Total time in our department?  Ten minutes, fifteen at the most which made him both my quickest and most satisfying patient of the week and an official “Perfect Emergency Medicine Patient.”  By this I mean that he arrived with an unmistakable chief complaint, was able to give a good history, had solid physical exam findings, and responded to our intervention beautifully.  Not only that but he had a quick disposition and was taken off our hands early for definitive treatment.  We don’t get many of this kind of patient either.

My next patient was a 14-month-old with a fever, vomiting, and cough.  This is the worst kind of patient because while the child probably has nothing more serious than a cold or some self-limiting viral syndrome, the differential diagnosis is long and sometimes we keep a patient like this for hours and hours, eventually obtaining a perfectly normal lumbar puncture (where we stick a needle through the back to obtain spinal fluid to check for potentially deadly infections) before sending them home.

8 thoughts on “What I Do, Part Two

  1. You have no idea how glad I am that your 57 year old male ‘SVT’ patient survived his ER ordeal.

    I congratulate you and your ER team.

    I wonder if he was taking a statin perhaps even Vytorin, after all he said he was a Type II Diabetic?

    The article below tells a tale of statins:

    Great Drug, but Does It Prolong Life?

    Reconstruct link:

    http:/

    /www.

    nytimes

    .com

    /2008/01/29/

    health/29well.

    html?em&ex

    =1201755600&en

    =c07b08143f25deba&ei

    =5087%0A

  2. why 100 joules?

    (We start at 100 and work our way up.  There is probably research to support starting at this power. -PB)

  3. I’ve some doubt about future of EM because of the state of trauma centre like GRADY in Atlanta.
    What do u think?
    If hospitals like GRADY collapse due to financial burden, what will happen to EM physician working over there?

    What does someone with specialty do if his/her field is going down hill may be due to cure found in that field?
    can they just practice as IM?

  4. Wide complex tachycardia in an unstable patient definitely gets shocked and . I’m wondering if that’s really what it was though. 280 seems awfully fast for VT. ? A-fib with pre-excitation +/- aberrancy?

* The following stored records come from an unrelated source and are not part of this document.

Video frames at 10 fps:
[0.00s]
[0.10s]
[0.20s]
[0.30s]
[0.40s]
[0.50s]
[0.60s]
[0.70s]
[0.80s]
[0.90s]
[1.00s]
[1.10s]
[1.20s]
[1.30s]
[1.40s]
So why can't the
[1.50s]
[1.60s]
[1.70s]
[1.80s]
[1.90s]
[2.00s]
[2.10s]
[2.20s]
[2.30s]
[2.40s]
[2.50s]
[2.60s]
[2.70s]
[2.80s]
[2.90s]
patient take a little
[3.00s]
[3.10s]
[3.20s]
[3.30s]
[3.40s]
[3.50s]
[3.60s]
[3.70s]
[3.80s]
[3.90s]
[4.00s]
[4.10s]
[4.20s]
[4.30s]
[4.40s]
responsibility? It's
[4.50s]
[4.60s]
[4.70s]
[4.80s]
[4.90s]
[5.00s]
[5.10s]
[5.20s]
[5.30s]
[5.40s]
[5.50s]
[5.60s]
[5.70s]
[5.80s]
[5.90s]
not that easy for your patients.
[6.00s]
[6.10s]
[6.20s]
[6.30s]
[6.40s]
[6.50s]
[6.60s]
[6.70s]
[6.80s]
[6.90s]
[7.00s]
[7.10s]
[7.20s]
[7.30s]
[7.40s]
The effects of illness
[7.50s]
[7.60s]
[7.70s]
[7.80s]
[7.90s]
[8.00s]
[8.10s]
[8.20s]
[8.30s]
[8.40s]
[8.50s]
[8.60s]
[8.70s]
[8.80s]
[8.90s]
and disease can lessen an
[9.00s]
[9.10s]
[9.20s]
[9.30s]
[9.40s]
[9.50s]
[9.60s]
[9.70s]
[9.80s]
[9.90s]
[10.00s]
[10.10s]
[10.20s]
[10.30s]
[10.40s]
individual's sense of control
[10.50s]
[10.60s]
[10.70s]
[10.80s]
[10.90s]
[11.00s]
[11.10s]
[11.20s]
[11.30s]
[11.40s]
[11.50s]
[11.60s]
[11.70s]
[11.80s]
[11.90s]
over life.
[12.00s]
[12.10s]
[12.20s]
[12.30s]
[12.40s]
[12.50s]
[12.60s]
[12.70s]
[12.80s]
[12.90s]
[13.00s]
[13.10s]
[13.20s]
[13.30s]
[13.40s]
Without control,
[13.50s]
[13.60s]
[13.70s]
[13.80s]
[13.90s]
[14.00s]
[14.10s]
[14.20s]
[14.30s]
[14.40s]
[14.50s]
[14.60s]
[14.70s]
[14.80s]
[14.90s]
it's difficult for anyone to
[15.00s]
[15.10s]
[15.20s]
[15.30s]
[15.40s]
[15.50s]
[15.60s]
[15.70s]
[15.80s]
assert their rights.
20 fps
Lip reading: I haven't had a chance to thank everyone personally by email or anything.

    Did his tracing have any other features consistent with VT?

    Does he need an EPS?

    John

     

    (I’m embarrassed to report that I never followed up on him.  He went to the Cath Lab and, as my responsibilty for him ended at that point I just went on to the next patient.  But the EKG looked like textbook VT and he responded beautifully to cardioversion so I’m putting him in the win column.    -PB)

  5. I just came across your blog…love it by the way…but I had a similar experience to your 57 year old. I wasn’t having a heart attack (I’m 24) but I was taken to the emergency room with a heart rate of 250 and given a nice fat dose of adenosine. That was some fun stuff. By fun I mean awful.